ARIN FROIDL | Reporter
In the fall of 2016, Christopher Miofsky helped to establish a Safe Zone Project community here at Lindenwood by giving students and faculty the opportunity to attend training sessions at which attendees are taught how to be good allies to their LGBTQ brothers and sisters.
The Safe Zone Project is a nonprofit, unofficial campaign found at colleges across the country with the goal of educating students and faculty on the needs of the LGBTQ community on campus.
Miofsky, assistant director of Greek Life, has been involved with the Safe Zone project since he was studying for his undergraduate degree at Southern Illinois University- Edwardsville.
On bringing the project to Lindenwood, he said, “I think the campus was already kind of looking for something like this.”
He also said the campus’s response to the project has been “super positive and very welcoming.”
“For students it helps them just be a friend and an ally.”
In the fall of 2017, Miofsky brought his friend Dacoda Scarlett onto the project.
Scarlett, coordinator of First Year Programs, was first exposed to the Safe Zone project when he attended Missouri State University.
He says the program is “an interactive, intergraded and dynamic training program that brings to light the different needs of the LGBTQ community.”

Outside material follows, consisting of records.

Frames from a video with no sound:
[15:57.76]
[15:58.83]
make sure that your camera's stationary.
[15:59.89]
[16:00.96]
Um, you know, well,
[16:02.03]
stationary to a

“It provides more visibility for faculty and staff who are supportive of our students so that the students feel supported,” said Miofsky.
The program, which consists of four two-hour long sessions per semester has three main goals: to educate, interact with and empower those in attendance. While it is not mandatory for the training to attend more than one session, attendees are encouraged to go to multiple sessions to have a refresher or learn new information.

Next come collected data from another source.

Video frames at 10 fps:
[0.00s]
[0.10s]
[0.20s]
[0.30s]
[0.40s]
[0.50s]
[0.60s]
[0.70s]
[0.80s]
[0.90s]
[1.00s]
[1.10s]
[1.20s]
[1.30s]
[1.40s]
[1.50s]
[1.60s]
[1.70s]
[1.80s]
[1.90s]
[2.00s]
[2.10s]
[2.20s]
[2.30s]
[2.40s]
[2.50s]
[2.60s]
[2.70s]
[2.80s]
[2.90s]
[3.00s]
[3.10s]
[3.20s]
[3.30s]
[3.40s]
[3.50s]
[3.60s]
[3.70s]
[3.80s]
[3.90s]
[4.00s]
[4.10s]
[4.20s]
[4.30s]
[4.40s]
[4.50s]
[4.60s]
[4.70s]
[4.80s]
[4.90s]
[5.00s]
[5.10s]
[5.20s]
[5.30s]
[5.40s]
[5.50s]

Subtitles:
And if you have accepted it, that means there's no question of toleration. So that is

Both Scarlett and Miofsky referenced stories of LGBTQ students facing discrimination to help explain the importance of the program.
Scarlett said, “For faculty and staff… [Safe Zone] helps them better provide that support in helping … those student needs. For students it helps them just be a friend and an ally.”
Scarlett said the program also teaches people important professional skills, saying, “To simply coexist with people … and respect people will prove crucial for your professional career. It gives you the skills you need to be a better professional in the working world.”
Spring semester sessions will be held: March 5 from 6 to 8 p.m. in Harmon Hall (Dunseth Auditorium), March 6 from 10 a.m. to noon in Harmon Hall (Dunseth Auditorium), March 8 from 2 to 4 p.m. in LARC 118, and Friday, March 9 from 2 to 4 p.m. in LARC 118.
Scarlett and Miofsky will also be hosting a Diversity Dialogue on LGBTQ rights on March 22 at 3:30p.m. in Harmon Hall (Dunseth Auditorium).